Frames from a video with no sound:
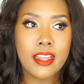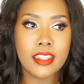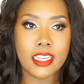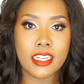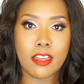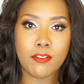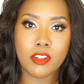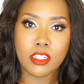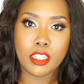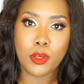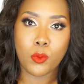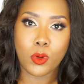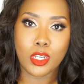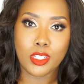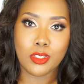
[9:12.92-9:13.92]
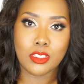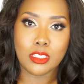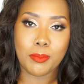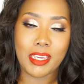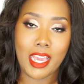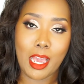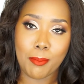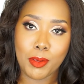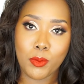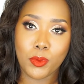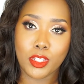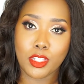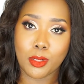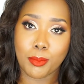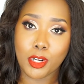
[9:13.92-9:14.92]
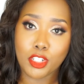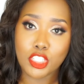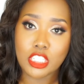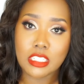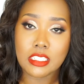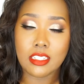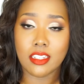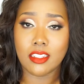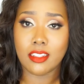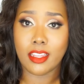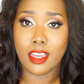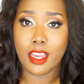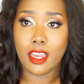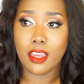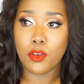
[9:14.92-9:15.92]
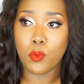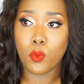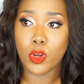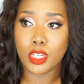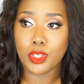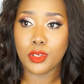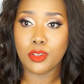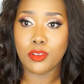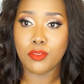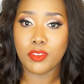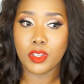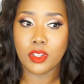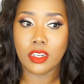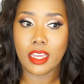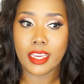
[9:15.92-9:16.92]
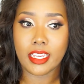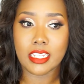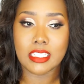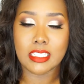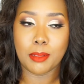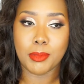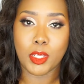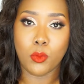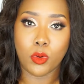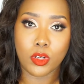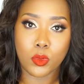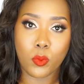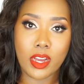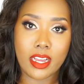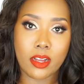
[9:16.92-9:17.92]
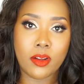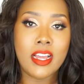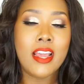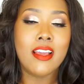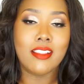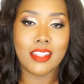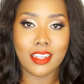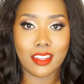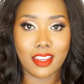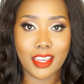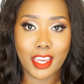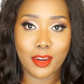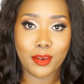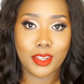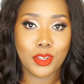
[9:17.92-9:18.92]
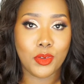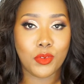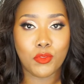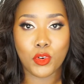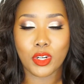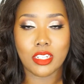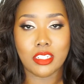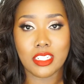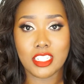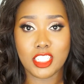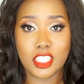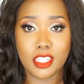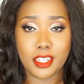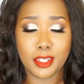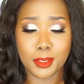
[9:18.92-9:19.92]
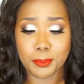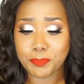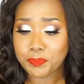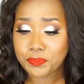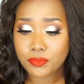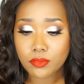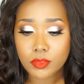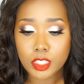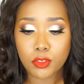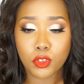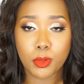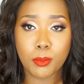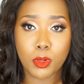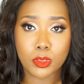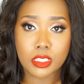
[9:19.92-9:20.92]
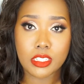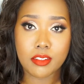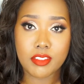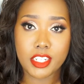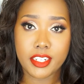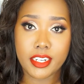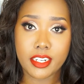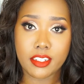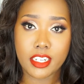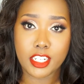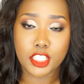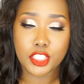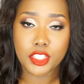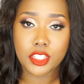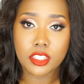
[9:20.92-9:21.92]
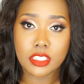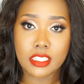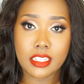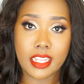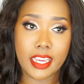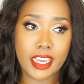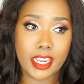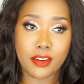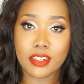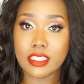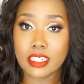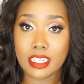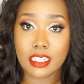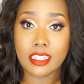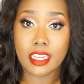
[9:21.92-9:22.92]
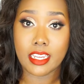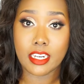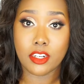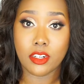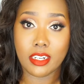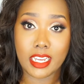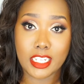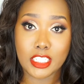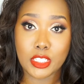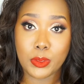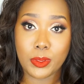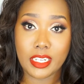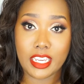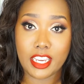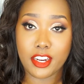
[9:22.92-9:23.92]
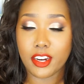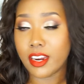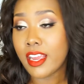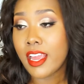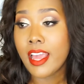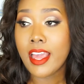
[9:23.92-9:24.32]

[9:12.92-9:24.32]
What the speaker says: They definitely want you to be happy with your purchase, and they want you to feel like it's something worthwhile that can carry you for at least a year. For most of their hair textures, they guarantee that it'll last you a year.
^^^^
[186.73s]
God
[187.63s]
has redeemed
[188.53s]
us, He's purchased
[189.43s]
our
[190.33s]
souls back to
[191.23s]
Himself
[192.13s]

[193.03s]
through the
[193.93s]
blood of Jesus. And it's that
^^^^
Work order:
No picture is to be printed. Output exactly the lines above from the line containing "[9:14.92-9:15.92]" through the line containing "What the speaker".

Exercise answer:
[9:14.92-9:15.92]
[9:15.92-9:16.92]
[9:16.92-9:17.92]
[9:17.92-9:18.92]
[9:18.92-9:19.92]
[9:19.92-9:20.92]
[9:20.92-9:21.92]
[9:21.92-9:22.92]
[9:22.92-9:23.92]
[9:23.92-9:24.32]

[9:12.92-9:24.32]
What the speaker says: They definitely want you to be happy with your purchase, and they want you to feel like it's something worthwhile that can carry you for at least a year. For most of their hair textures, they guarantee that it'll last you a year.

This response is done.